═══ DATA FOR THE TASK ═══
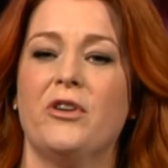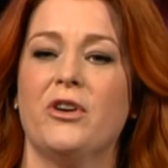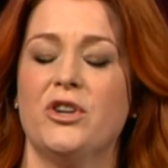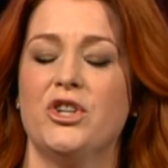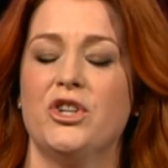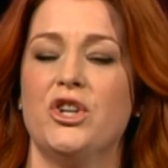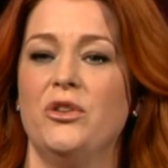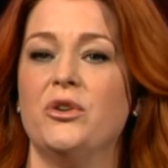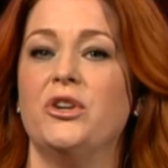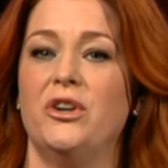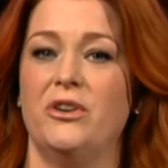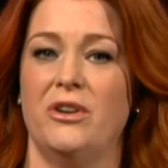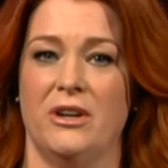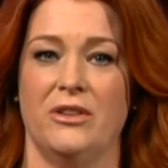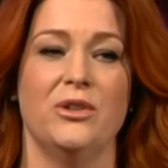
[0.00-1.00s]
for Sean
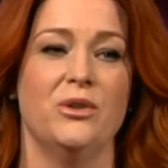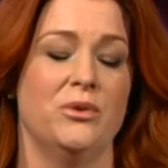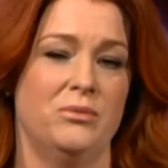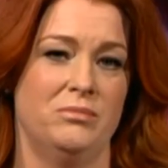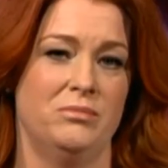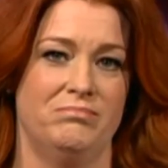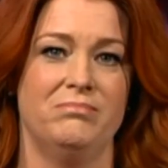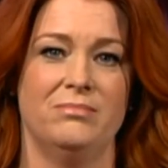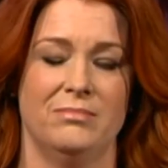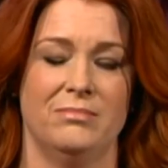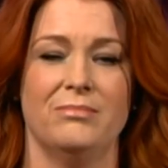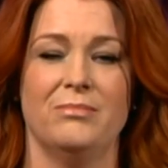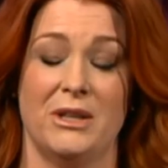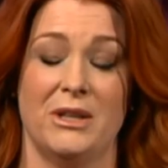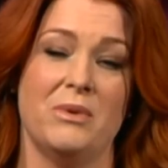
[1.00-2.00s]
O'Curran, who,
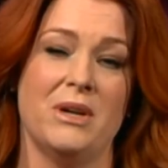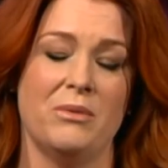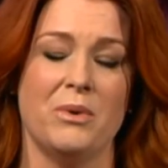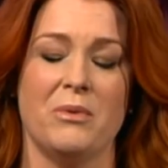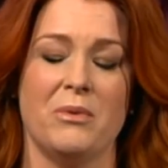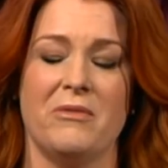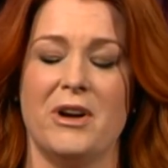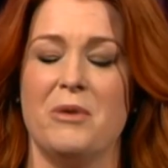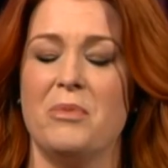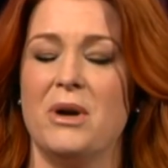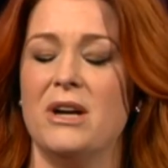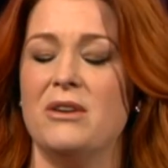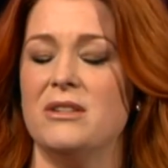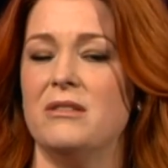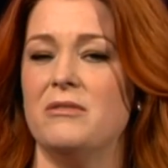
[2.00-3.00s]
by the way, we were very
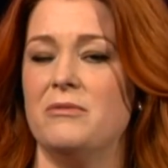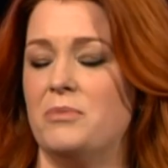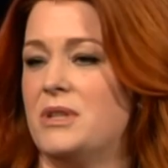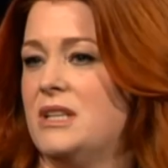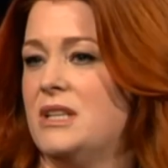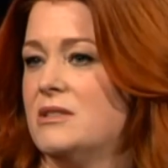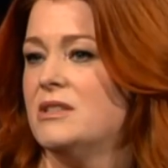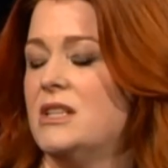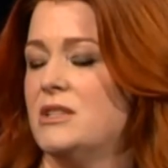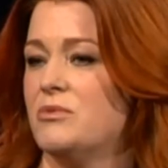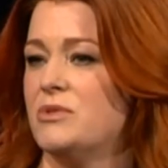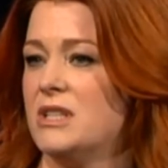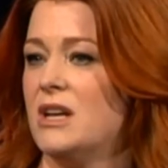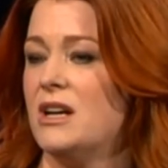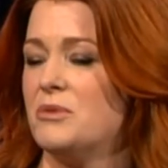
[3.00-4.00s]
proud of, but
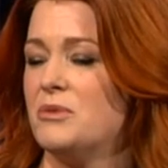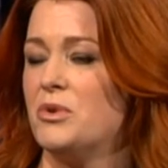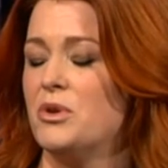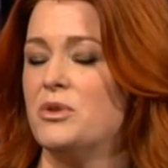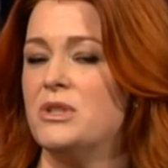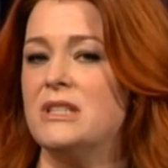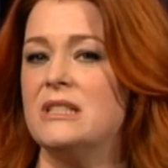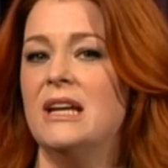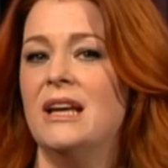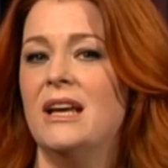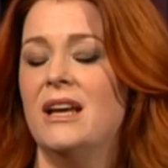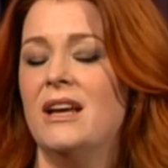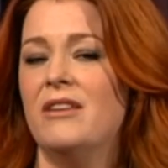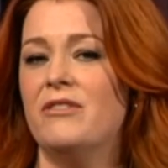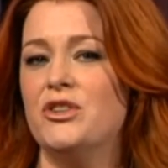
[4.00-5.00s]
he's resigned in protest.
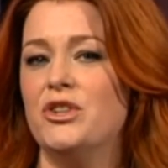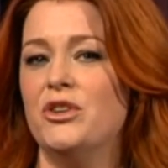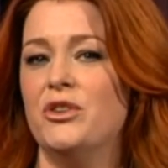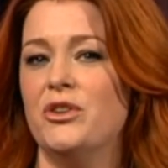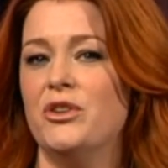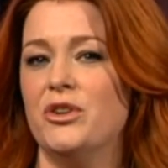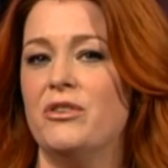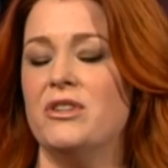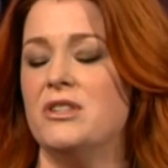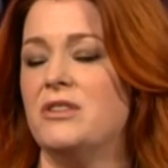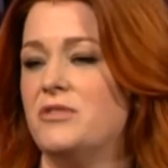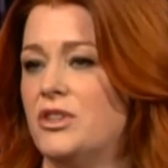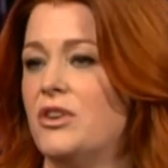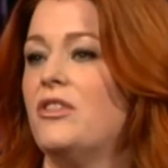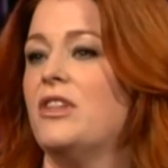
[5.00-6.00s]
For Sean O'Curran
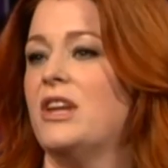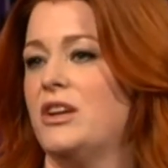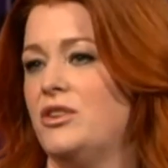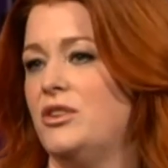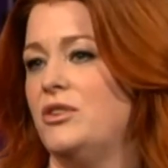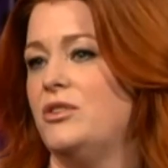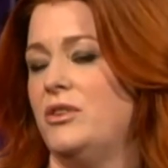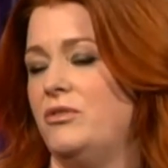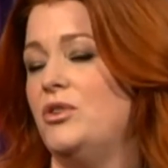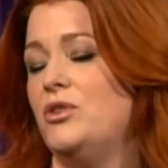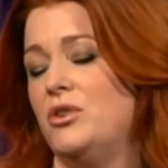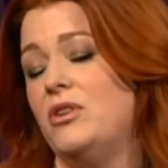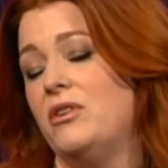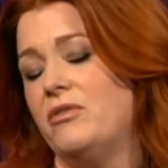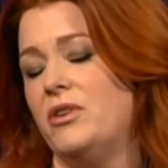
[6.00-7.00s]
to have done that, if
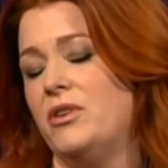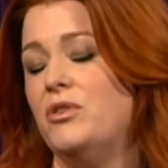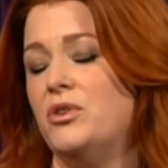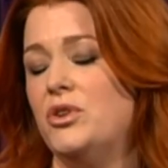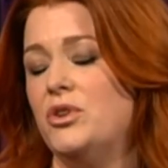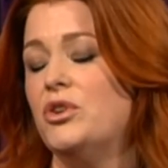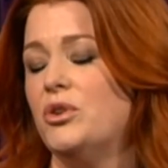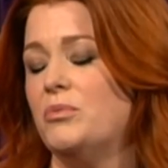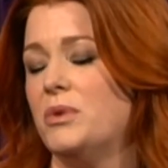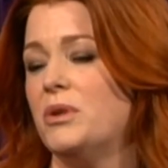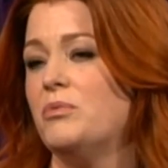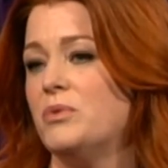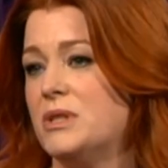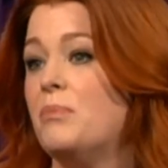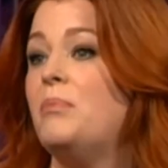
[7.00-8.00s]
you knew him,
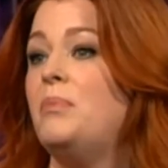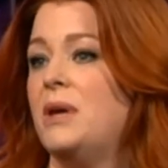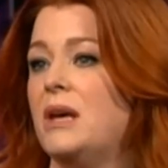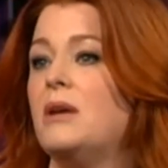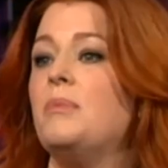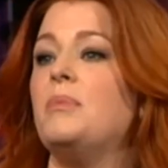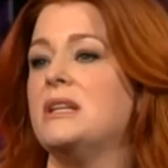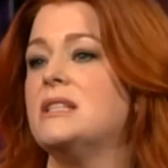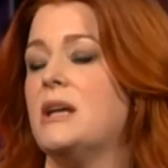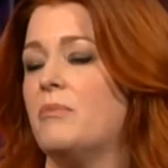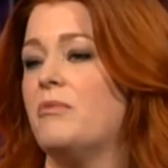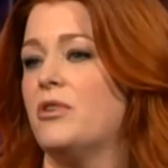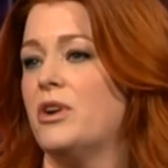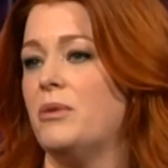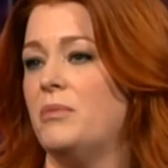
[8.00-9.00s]
it was a big
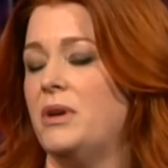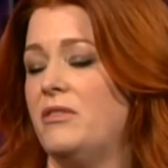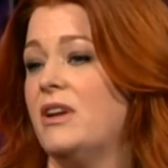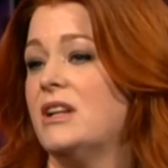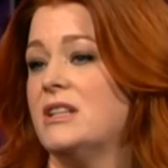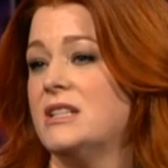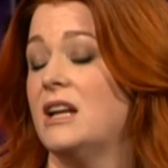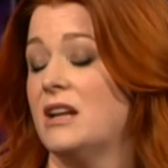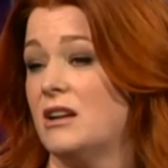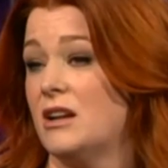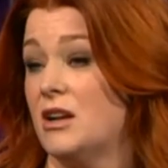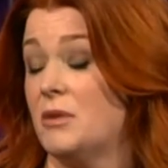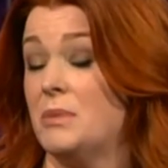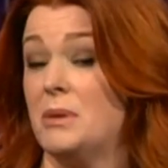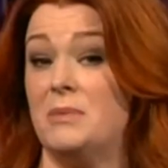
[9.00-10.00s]
step for him. He felt he let
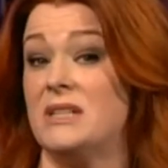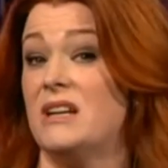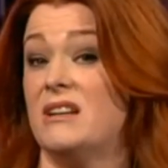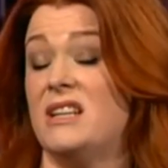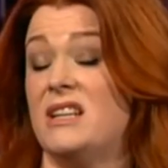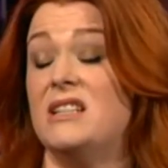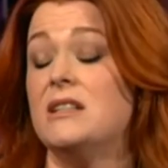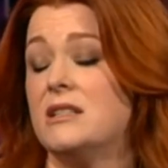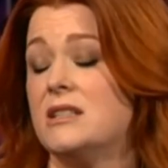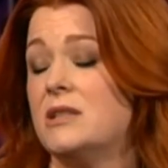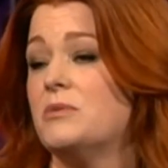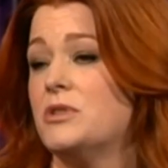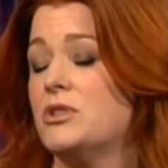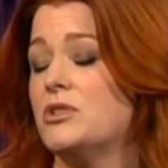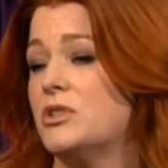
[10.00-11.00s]
a lot of people down. He didn't.
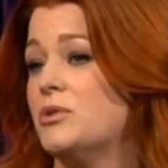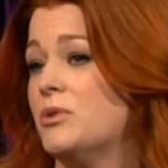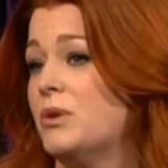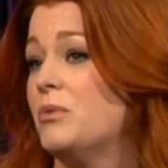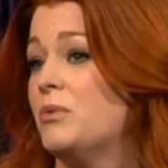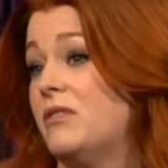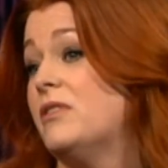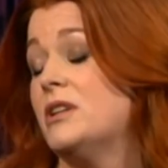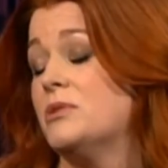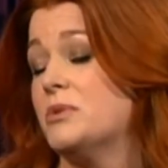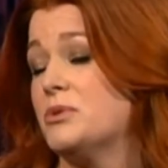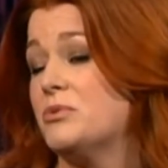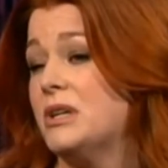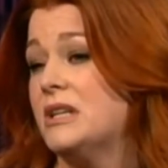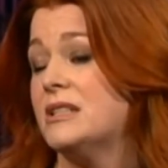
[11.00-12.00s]
He was just doing what he
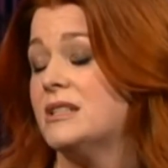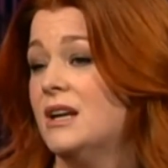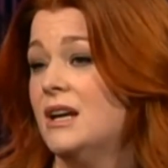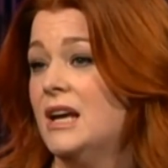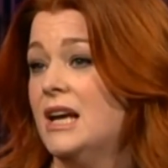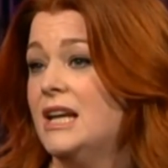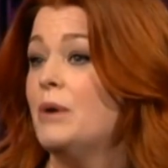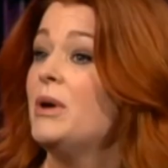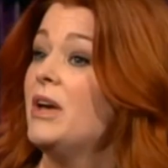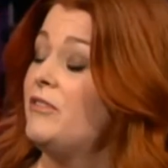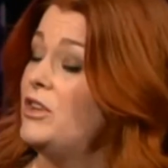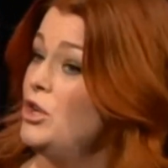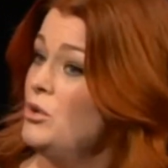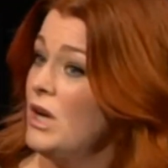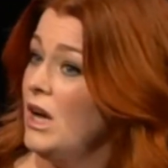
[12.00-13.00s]
felt was right. Now we
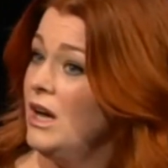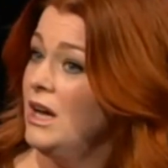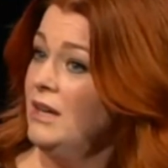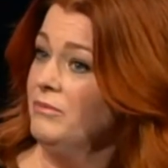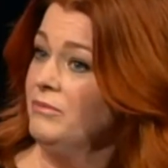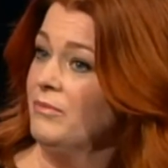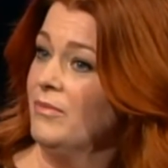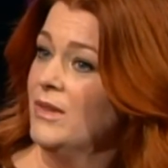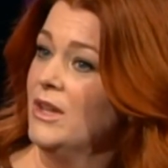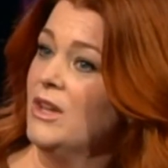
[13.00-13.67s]
have a new guy,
═══
EXERCISE BRIEF: Please repeat, exactly and with nothing else, the lines from the one containing "[2.00-3.00s]" to the last line of the entries, both included, excluding any pictures.

FINISHED TASK:
[2.00-3.00s]
by the way, we were very
[3.00-4.00s]
proud of, but
[4.00-5.00s]
he's resigned in protest.
[5.00-6.00s]
For Sean O'Curran
[6.00-7.00s]
to have done that, if
[7.00-8.00s]
you knew him,
[8.00-9.00s]
it was a big
[9.00-10.00s]
step for him. He felt he let
[10.00-11.00s]
a lot of people down. He didn't.
[11.00-12.00s]
He was just doing what he
[12.00-13.00s]
felt was right. Now we
[13.00-13.67s]
have a new guy,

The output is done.